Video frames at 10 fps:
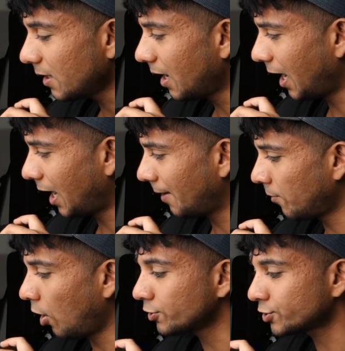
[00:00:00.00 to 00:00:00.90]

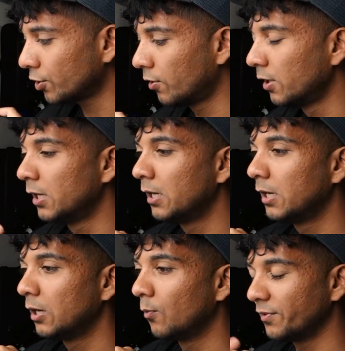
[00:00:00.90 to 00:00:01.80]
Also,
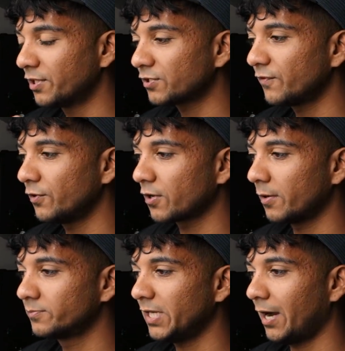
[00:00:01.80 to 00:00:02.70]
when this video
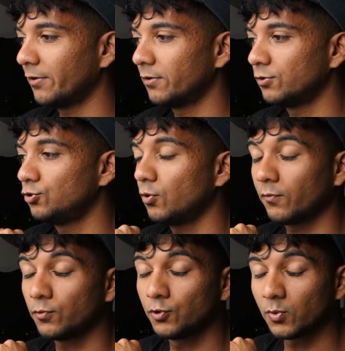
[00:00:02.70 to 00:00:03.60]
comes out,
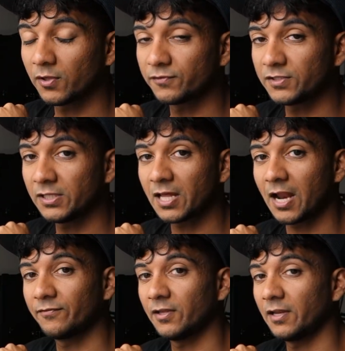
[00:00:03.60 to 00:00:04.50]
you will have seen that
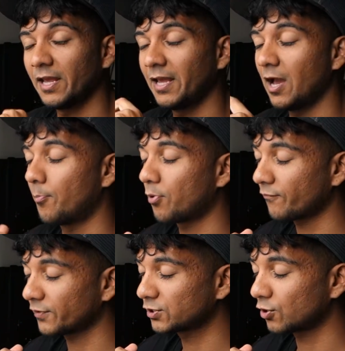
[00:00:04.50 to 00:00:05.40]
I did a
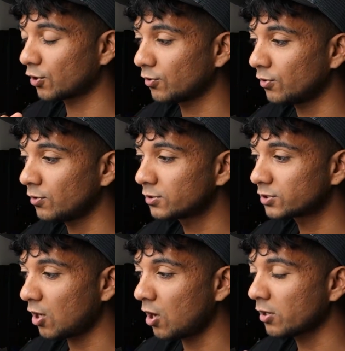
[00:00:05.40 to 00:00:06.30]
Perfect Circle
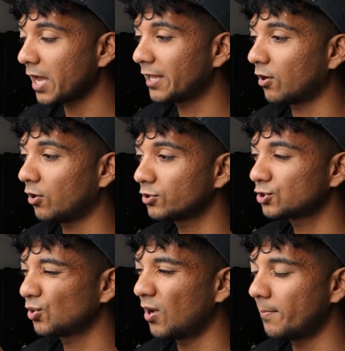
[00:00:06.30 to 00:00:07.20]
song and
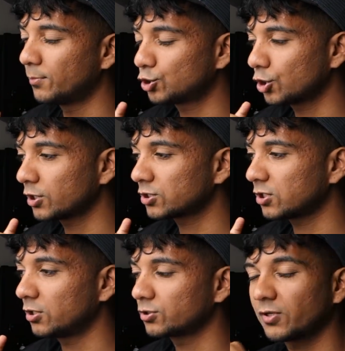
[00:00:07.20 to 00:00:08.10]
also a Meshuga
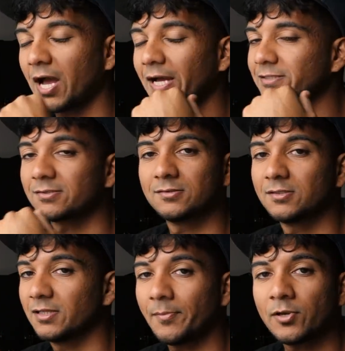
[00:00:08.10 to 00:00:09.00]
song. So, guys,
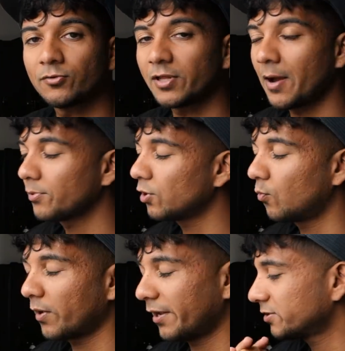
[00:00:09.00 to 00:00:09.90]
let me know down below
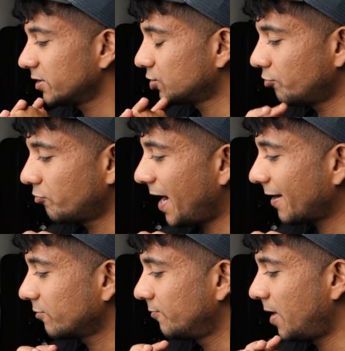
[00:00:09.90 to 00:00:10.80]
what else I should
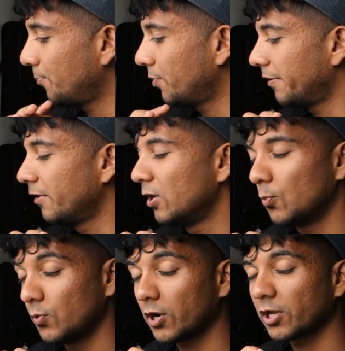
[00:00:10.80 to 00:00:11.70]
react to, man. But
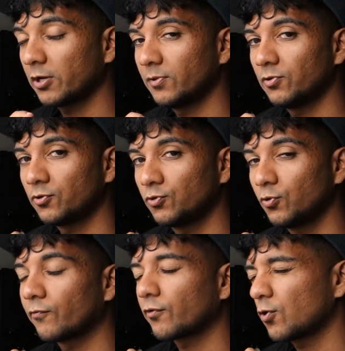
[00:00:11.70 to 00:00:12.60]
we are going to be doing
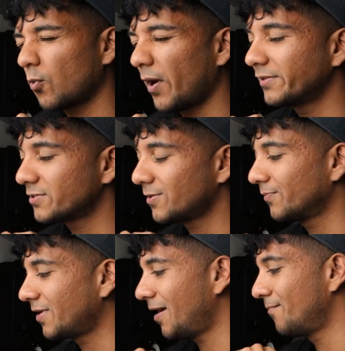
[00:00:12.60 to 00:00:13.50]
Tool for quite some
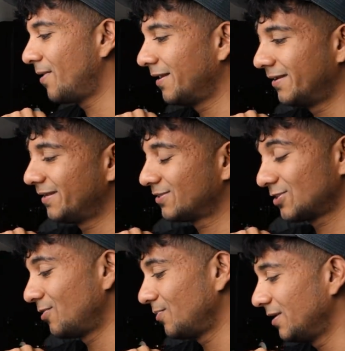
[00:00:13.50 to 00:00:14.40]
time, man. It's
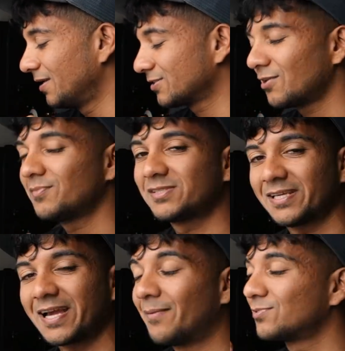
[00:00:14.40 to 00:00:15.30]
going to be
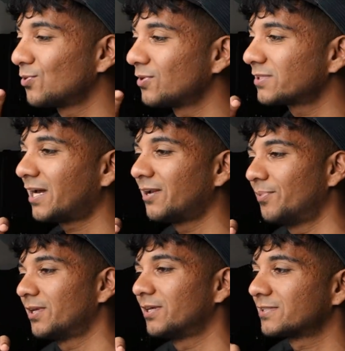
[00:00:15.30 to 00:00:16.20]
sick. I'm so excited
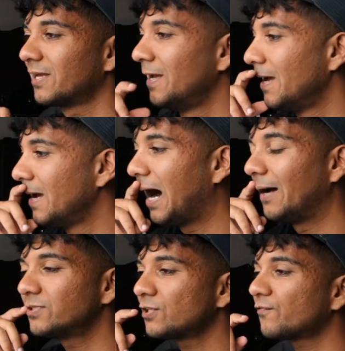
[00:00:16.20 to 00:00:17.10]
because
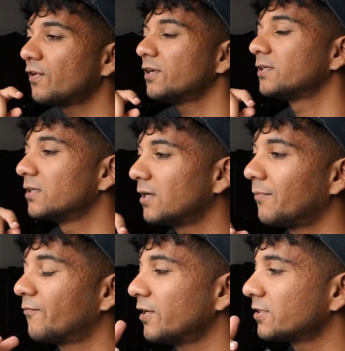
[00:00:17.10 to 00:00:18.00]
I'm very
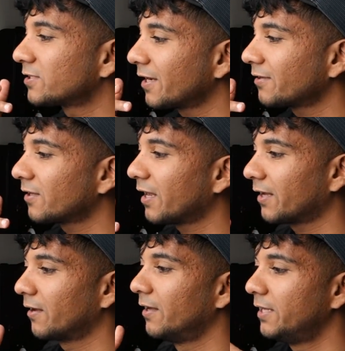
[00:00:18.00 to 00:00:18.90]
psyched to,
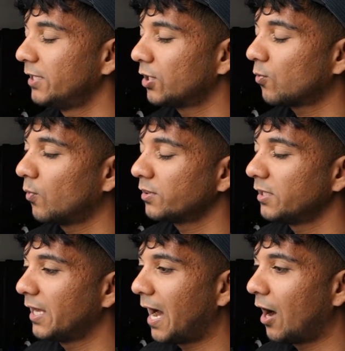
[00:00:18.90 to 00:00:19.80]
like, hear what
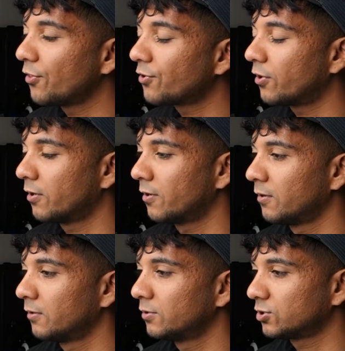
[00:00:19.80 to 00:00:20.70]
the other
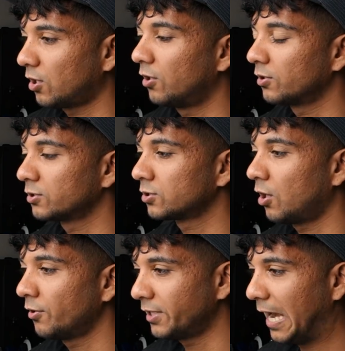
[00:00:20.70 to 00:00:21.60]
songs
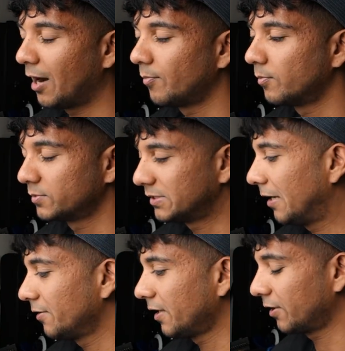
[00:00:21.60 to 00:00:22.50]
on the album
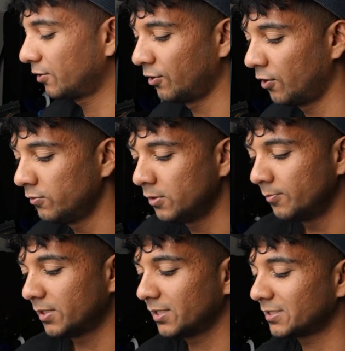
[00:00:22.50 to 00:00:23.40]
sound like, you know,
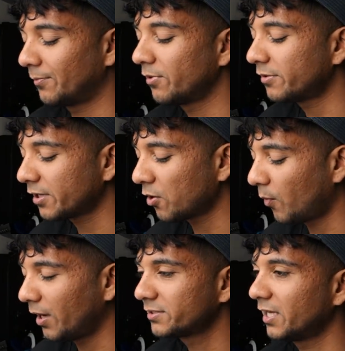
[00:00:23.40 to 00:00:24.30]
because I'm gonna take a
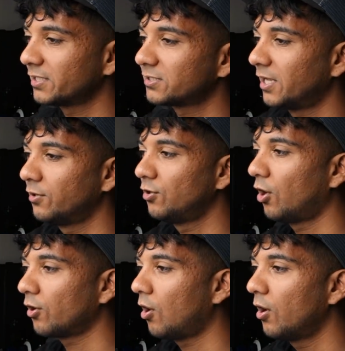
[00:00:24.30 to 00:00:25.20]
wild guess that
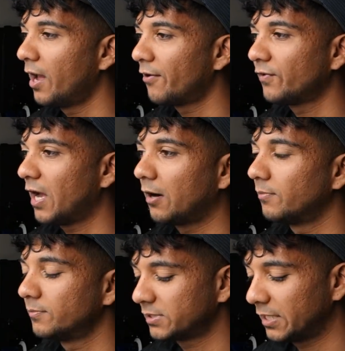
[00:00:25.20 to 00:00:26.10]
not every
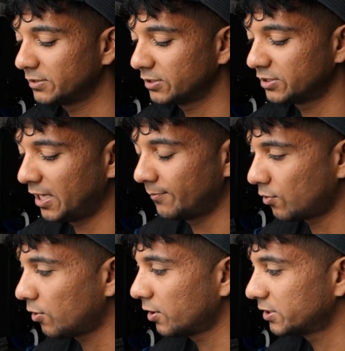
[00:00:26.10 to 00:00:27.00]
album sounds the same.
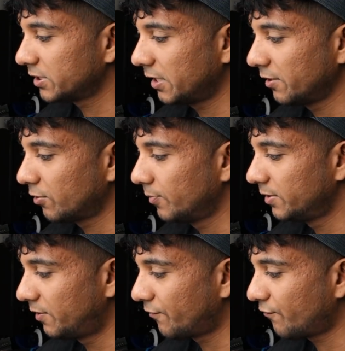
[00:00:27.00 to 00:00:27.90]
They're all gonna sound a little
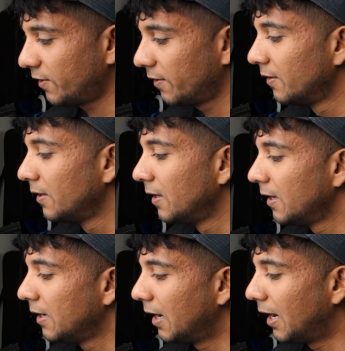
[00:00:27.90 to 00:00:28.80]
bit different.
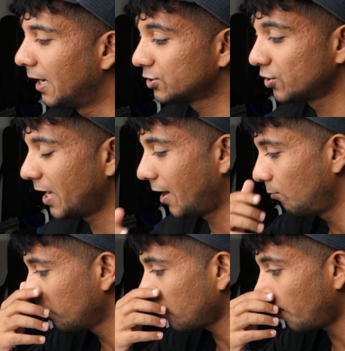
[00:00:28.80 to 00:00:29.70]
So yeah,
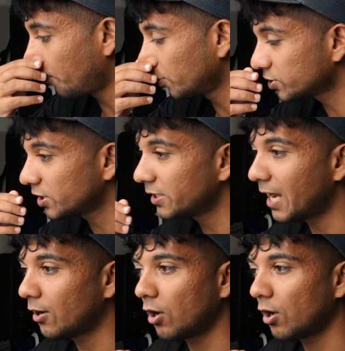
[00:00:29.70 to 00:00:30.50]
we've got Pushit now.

──────────────────────────────

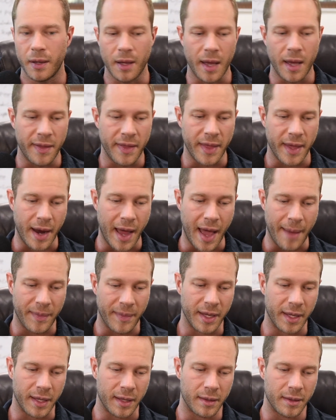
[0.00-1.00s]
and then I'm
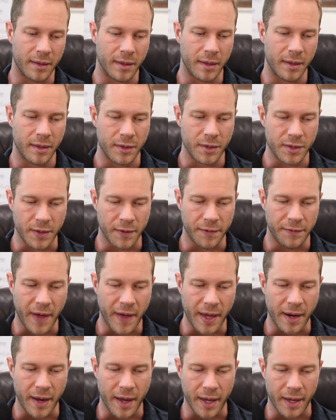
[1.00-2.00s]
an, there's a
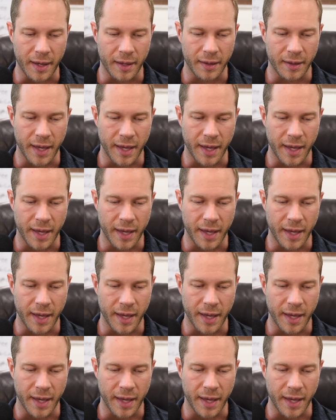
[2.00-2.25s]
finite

──────────────────────────────

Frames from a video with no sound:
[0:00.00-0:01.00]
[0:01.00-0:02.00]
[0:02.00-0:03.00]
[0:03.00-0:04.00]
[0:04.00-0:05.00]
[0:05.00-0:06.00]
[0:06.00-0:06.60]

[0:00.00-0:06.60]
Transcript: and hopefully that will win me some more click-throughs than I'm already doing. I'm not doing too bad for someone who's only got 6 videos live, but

──────────────────────────────

## WORK TO BE COMPLETED
Return only the lines between the one holding "[0:01.00-0:02.00]" and the one holding "Transcript: and hopefully", inclusive, exactly as they appear above.

## RESULT FOR THIS TASK
[0:01.00-0:02.00]
[0:02.00-0:03.00]
[0:03.00-0:04.00]
[0:04.00-0:05.00]
[0:05.00-0:06.00]
[0:06.00-0:06.60]

[0:00.00-0:06.60]
Transcript: and hopefully that will win me some more click-throughs than I'm already doing. I'm not doing too bad for someone who's only got 6 videos live, but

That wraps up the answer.